Digital collections are almost always presented in organised, structured, and curated experiences. Even the humble file browsing experience implicitly brings those things:

Structured list of files in macOS finder

This makes their contents easy to find & easy to lose – depending if you can remember where you put the items you seek. It also makes it difficult to serendipitously encounter long lost items, because there is no ancillary pocket or shelf in which to stuff the item you just need to make sure you don’t lose track of.

Sure, with a dash of luck and a fair wind, an explicit search might help you rediscover that item that you’d collected many moons ago. Modern technology has improved chances of discovering a long-lost picture, where you were searching for some unrelated text (Thanks Machine Learning!).

Even if we’re lucky enough to bring together search across mediums with super AI to identify what those items are, you’re still deliberately search for something to achieve some other goal. Nothing comes close to the serendipity of your haphazardly filed items around your living space.

Consider tsundoku:

Acquiring reading materials, but letting them pile up in one’s home without reading them

Often people don’t buy books with a transactional view to their consumption – buy it, read it, throw it away. They collect them in small numbers and pick them up to read when they’re ready. The same applies to music – you’d have your small stack of CDs you’d purchased recently and listen to them before filing them into your beautiful CD rack.

Yes yes yes, I know some people use their computers digital desktop as a dumping ground, and a viewport into ones soul, even then rarely helpful to serendipitous discovery, since you rarely see it, and it’s orderly disorganised (Sorted by some property that is ultimately irrelevant).

Files on a macOS desktop, overlapping and messy

In the physical world, we do have structure & organisation – but it is not all encompassing, and we use spatial aspects to make sure things are implicitly in the right place at the right time.

Augmented Reality (AR) gives an opportunity to take our digital experiences – files, pictures, applications, widgets, videos, games, et al – bring them into this serendipitous arena.

This isn’t just:

Recipes are in the kitchen. Videos are in the living room. Calming music in the bedroom, and focus music at my desk

Sure, this is a valuable capability, but you’re still left to an on-task discovery of items. You’re presented with recipes when you have already decided you’re going to cook. What about when you’re in the kitchen, gazing out upon the world in a brief period of niksen? Your gaze happens upon the recipe you pinned to the fridge from your Uncle Giovani. Or you just flipped open the cookbook while you were waiting for the kettle to boil, and you decided to give it a shot next week.
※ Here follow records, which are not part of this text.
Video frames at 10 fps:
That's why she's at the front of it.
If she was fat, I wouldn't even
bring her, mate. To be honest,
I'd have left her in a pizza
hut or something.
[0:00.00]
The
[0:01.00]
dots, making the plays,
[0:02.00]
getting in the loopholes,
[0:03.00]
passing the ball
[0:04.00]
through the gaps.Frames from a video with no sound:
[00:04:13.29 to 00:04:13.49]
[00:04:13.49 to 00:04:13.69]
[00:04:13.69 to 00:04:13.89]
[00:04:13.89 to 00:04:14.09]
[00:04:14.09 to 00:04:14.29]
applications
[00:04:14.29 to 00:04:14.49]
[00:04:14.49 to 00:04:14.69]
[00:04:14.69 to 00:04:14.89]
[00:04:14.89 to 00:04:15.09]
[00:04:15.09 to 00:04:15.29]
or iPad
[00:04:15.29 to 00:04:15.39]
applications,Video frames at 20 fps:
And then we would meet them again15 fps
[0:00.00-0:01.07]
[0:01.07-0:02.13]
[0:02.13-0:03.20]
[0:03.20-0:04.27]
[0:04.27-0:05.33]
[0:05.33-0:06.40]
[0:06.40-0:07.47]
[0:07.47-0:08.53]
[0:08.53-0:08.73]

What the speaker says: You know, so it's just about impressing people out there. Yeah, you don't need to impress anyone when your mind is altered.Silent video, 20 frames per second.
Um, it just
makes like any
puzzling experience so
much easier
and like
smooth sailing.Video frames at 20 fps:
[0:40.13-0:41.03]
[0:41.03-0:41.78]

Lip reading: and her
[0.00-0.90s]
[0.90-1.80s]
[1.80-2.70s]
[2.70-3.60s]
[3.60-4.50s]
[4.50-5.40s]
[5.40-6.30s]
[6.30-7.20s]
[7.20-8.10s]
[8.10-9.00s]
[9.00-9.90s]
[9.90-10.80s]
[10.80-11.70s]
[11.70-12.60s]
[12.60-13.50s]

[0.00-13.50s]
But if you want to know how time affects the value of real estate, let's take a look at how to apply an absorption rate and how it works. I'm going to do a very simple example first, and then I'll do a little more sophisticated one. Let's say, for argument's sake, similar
Allowing you to explicitly place items within AR space will allow us to recapture serendipity. We can clutter our lives infinitely, while also being free from the physical constraints of that clutter. You’ll be able to clutter like you’ve never cluttered before, but in an instant, you’ll be able to hide it, sort it, or restore it. You’ll – with sufficiently capable software – be able to take it with you, and have that serendipity be contextualise wherever you are.

The future ARverse doesn’t need to focus on increased productivity, intense & immersive entertainment, or digital asset creation. It can be about serendipity, and rediscovery. We can move through the augmented life, leaving little easter eggs & serendipitous diversions for our future selves to stumble across when they least expect it.